Когда мы выехали на плато, профессор остановил коня и с почтительного расстояния принялся вдумчиво изучать представшую его глазам картину. Постепенно на лице его изобразилась некая торжественность.

— Да… — он снял свою белую парусиновую фуражку, словно вознамерившись перекреститься, и повторил — Да. Это именно то. Отсюда вижу…

Полгода спустя, уже зимой, в разгар камеральной обработки полевых материалов, Бруевич однажды извлек из пыльных и таинственных глубин своего домашнего кабинета сочинение Ломоносова «О слоях земных» и, почти не глядя в раскрытую страницу, благоговейно огласил:

— «Удивления достойны морские черепокожные, к переселению и переведенству не удобные гадины, кои находят окаменелые на сухом пути в горах, лежащих к северу, где соседственные моря их не производят, но родят и показывают воды, лежащие под жарким поясом в знатном количестве… Сии наблюдения двояко изъясняют испытатели натуры.

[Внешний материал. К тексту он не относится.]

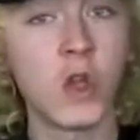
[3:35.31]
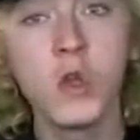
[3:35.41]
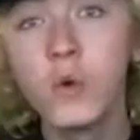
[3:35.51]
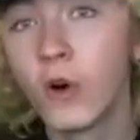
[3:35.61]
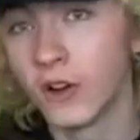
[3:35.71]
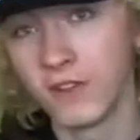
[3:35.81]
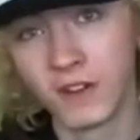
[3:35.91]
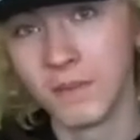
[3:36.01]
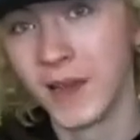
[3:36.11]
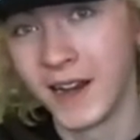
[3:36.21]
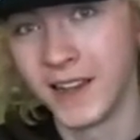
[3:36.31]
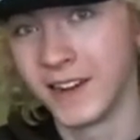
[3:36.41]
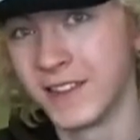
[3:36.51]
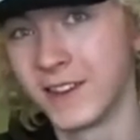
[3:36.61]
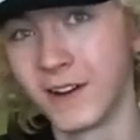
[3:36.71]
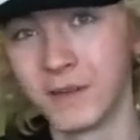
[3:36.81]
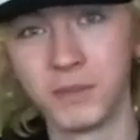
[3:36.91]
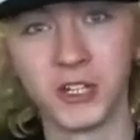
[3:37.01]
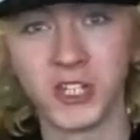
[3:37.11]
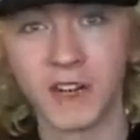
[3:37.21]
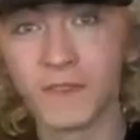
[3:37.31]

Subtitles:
$200 million budget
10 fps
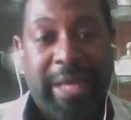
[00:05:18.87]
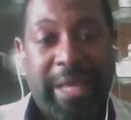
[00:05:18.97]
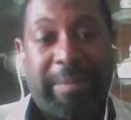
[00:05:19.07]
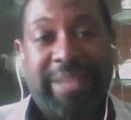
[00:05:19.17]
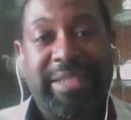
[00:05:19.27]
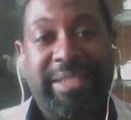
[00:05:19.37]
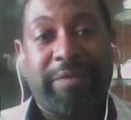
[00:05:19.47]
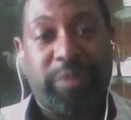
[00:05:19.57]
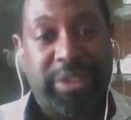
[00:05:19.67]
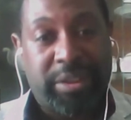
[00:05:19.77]
myself
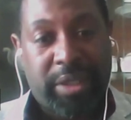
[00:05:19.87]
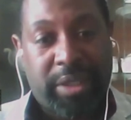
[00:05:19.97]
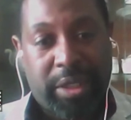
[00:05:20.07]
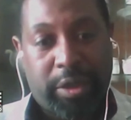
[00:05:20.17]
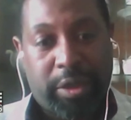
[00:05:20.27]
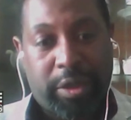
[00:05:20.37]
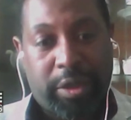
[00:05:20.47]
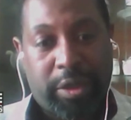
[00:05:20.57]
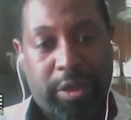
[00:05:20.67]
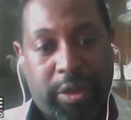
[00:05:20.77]
within no,
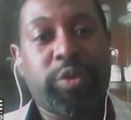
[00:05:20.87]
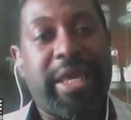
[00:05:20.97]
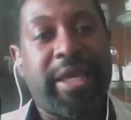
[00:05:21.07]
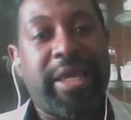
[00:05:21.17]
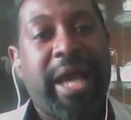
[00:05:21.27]
the UK,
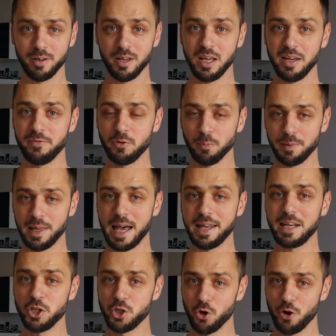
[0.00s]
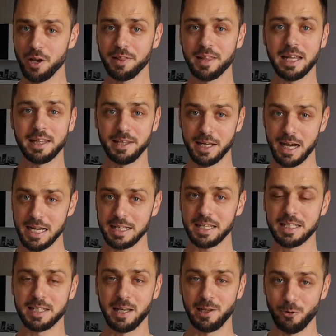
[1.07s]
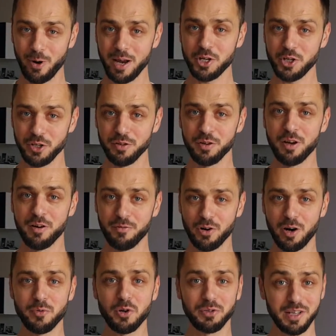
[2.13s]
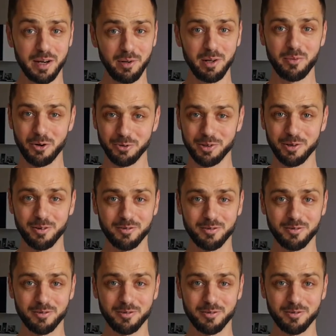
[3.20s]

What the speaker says: if you plan enjoying that nice acceleration from your double motor.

Иные полагают бывшие главные земного шара превращения, коими великие оного части перенесены с места на место, чрезвычайным насильством внутреннего подземного действия. Другие приписывают нечувствительному наклонению всего земного глобуса, который во многие веки переменяет расстояние еклиптики от полюса…»

К этому времени я был уже законченным наппистом, то есть сторонником перемещений «великих частей земного глобуса». Правда, убеждения мои питались более эмоциями, нежели итогами «ума холодных наблюдений», которым, по правде говоря, и неоткуда было тогда взяться…

На вершине скалы ощущалось дуновение ветра, а если засмотреться лицом вверх — то и головокружительный полет облаков. Нагретый солнцем известняк был ласкающе теплым, но стоило полежать на нем — и все более внятным становился кристаллический холод земных глубин.

Профессор расхаживал внизу, у подножья, постукивал молотком, рассматривал образцы сквозь сильную лупу и не то громко разговаривал сам с собой, не то поучал меня:

— Подобные известняки встречаются не ближе чем в двухстах километрах юго-восточнее. Та же самая в них фауна… вот она, голубушка… весьма, кстати, характерная… Эти белые нашлепки суть жалкие остатки некогда обширного тектонического покрова… Сие у нас в Сибири именуется — кекуры!.. Уникальные объекты, музей под открытым небом. Наглядно и поучительно!.. Нет, что бы вы там ни говорили, а это — шарьяж, батенька, шарьяж…

Под эту воркотню профессора я впал в минутную дремоту, из которой меня вывело, а сказать точнее — выхватило, вторжение чего-то постороннего. Может быть, это был голос, какой-то звук извне, а возможно — внутренний толчок. Я поднял голову и вдалеке, на том краю плато, где мы поднимались, увидел всадника в пламенеющей рубашке. В следующий миг беспокойно пляшущий конь сорвался с места, и ярко-красное пятно устремилось к нам, словно огонек, бегущий по бикфордову шнуру.

И я в этот миг еще не знаю, что огонек этот взорвет всю мою жизнь; что это — девушка, незакатная, единственная моя любовь; что через несколько минут мы встретимся, и в общем-то — навсегда; что она через год станет моей женой, родит мне Валентина, а еще через пару лет погибнет вместе с этими вот белыми вершинами, и двойная эта гибель унесет в могилу и старика Бруевича.